Start of Block

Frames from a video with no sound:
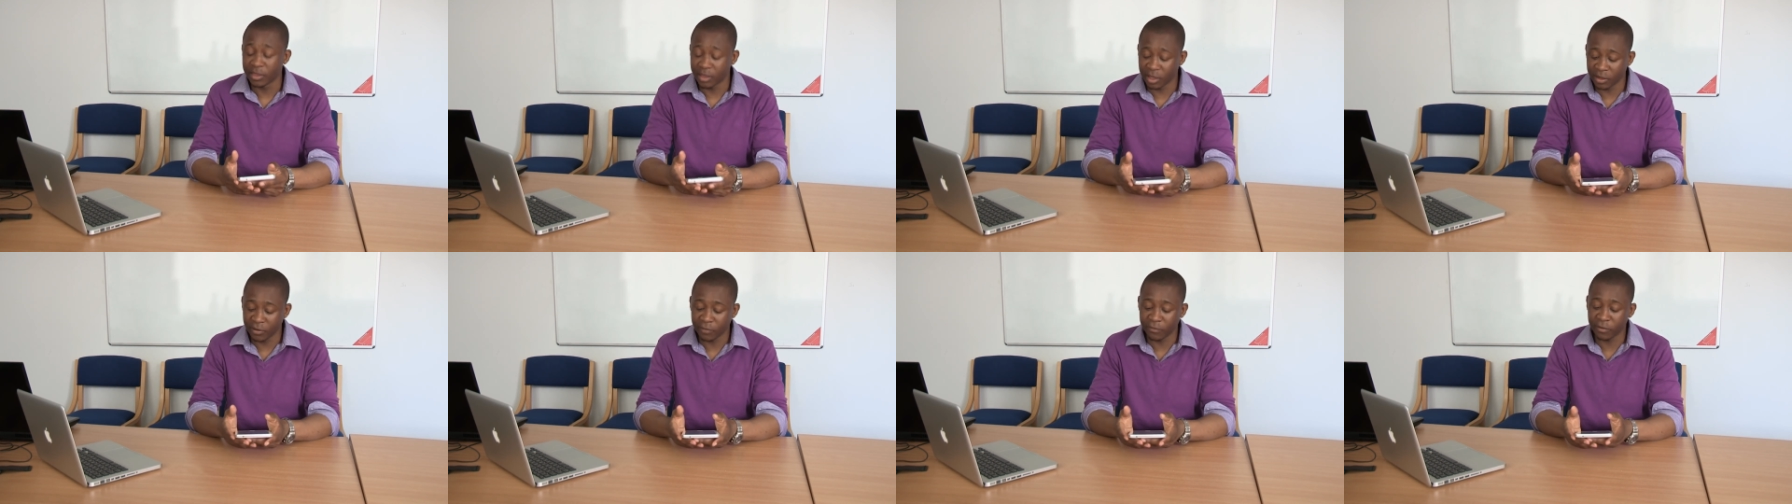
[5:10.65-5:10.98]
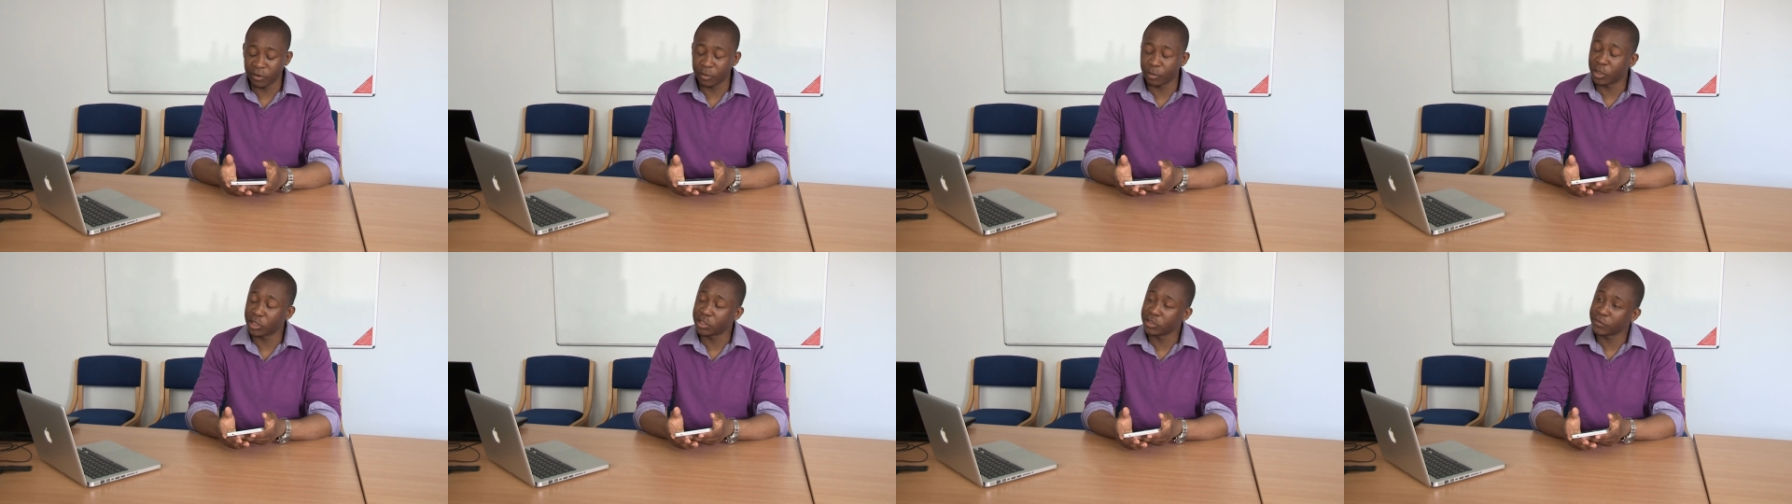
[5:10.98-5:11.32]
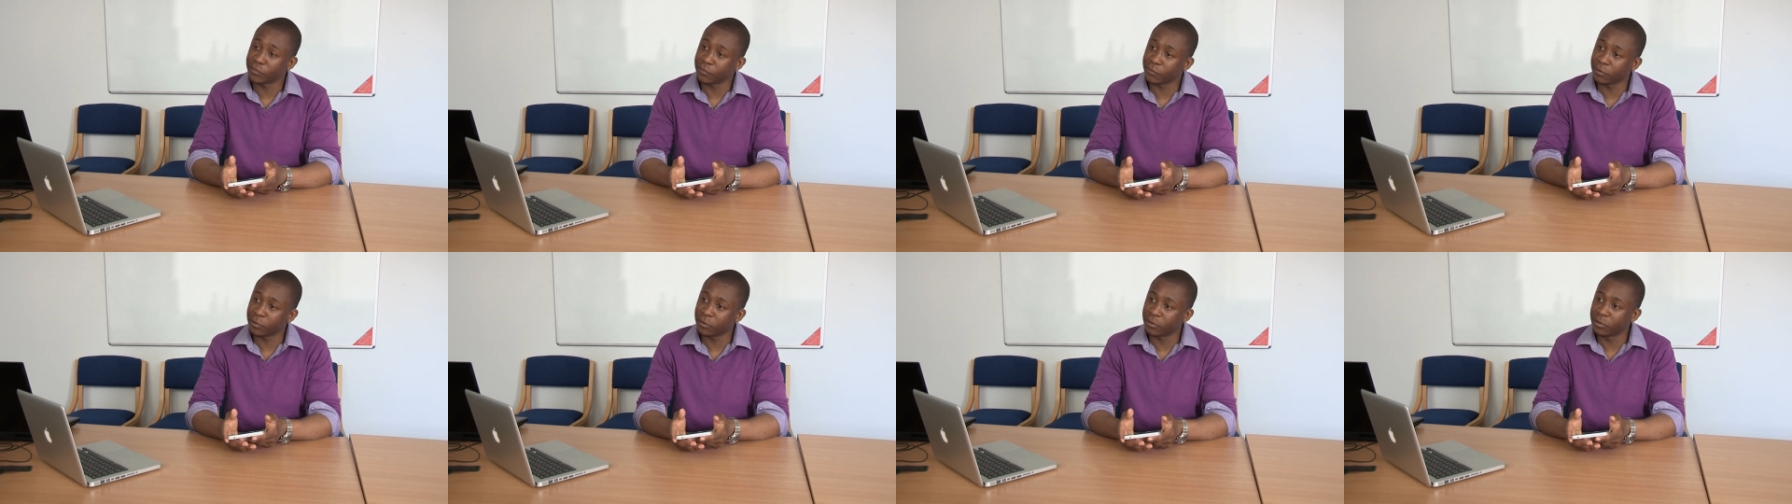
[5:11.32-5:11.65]
Thank you very much
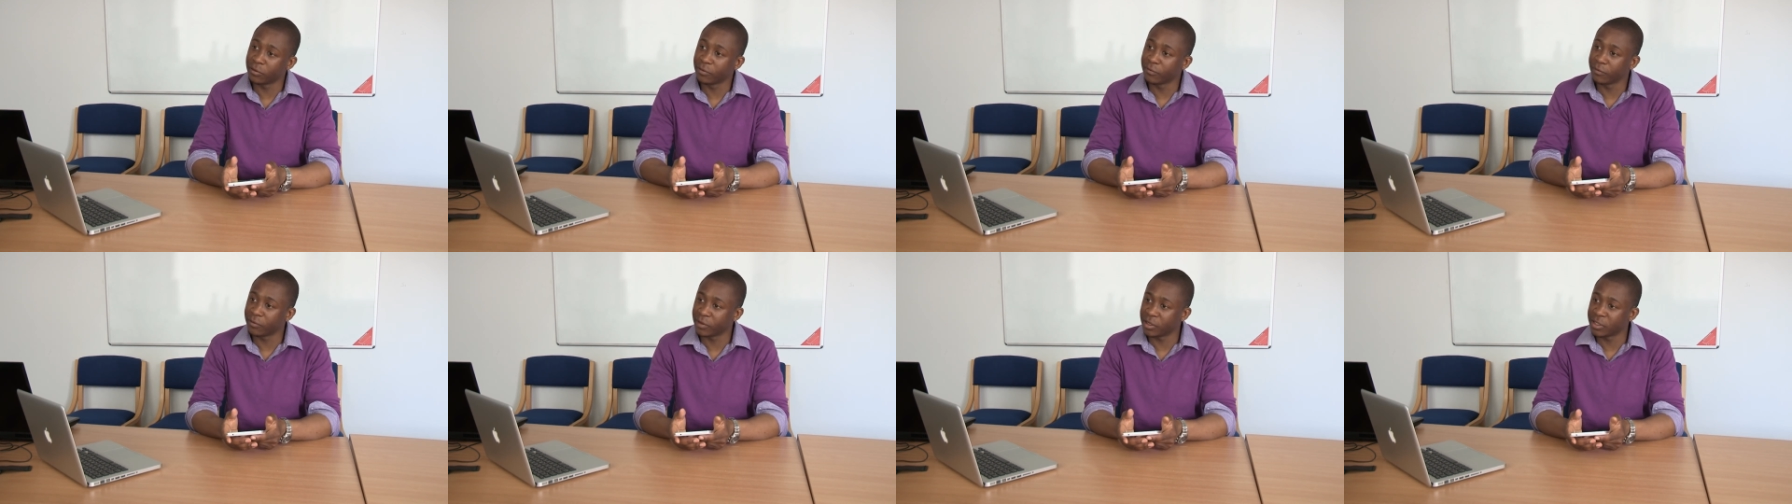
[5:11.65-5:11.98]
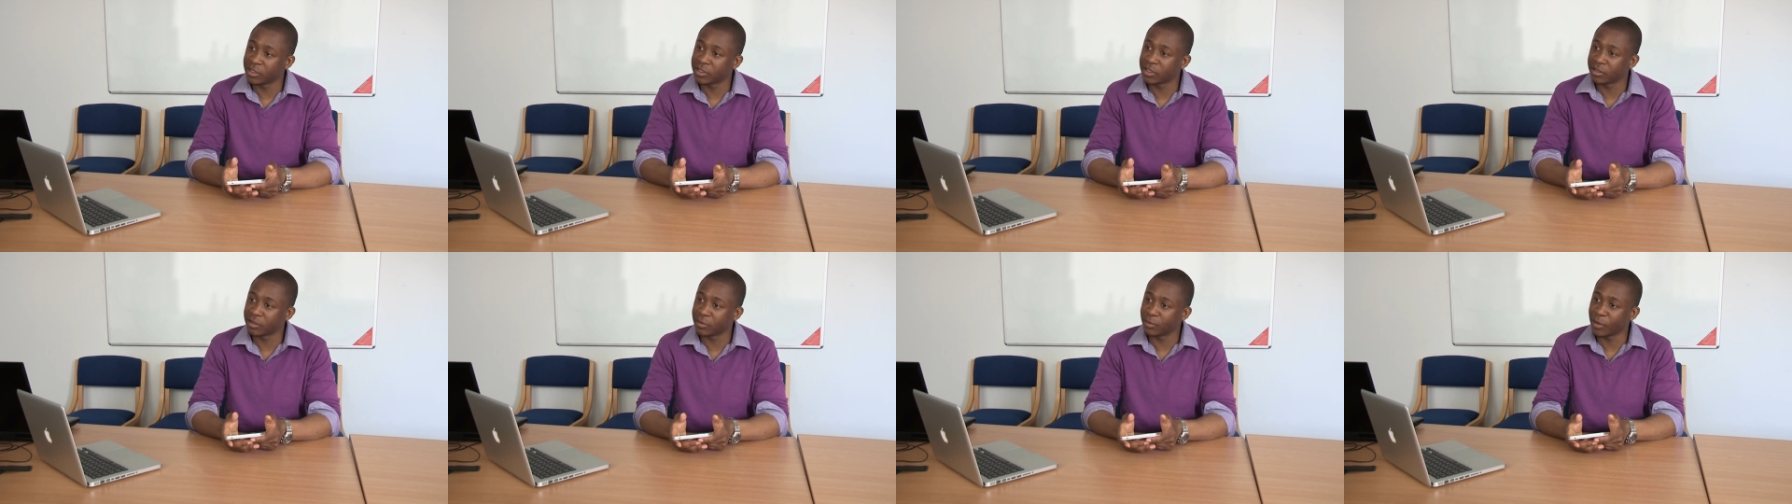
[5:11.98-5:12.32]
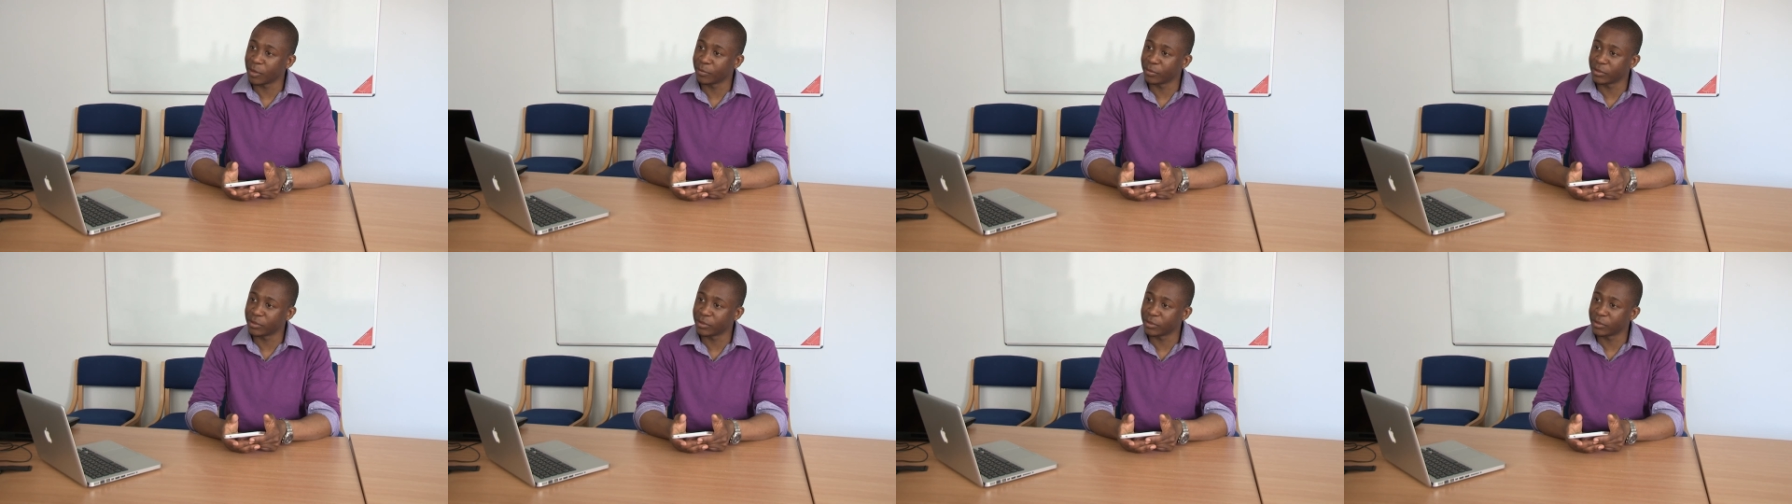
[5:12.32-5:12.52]
for, for listening to my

End of Block

[WORK TO BE COMPLETED]
Transcribe the records above exactly and drop every picture.

[TASK ANSWER]
Frames from a video with no sound:
[5:10.65-5:10.98]
[5:10.98-5:11.32]
[5:11.32-5:11.65]
Thank you very much
[5:11.65-5:11.98]
[5:11.98-5:12.32]
[5:12.32-5:12.52]
for, for listening to my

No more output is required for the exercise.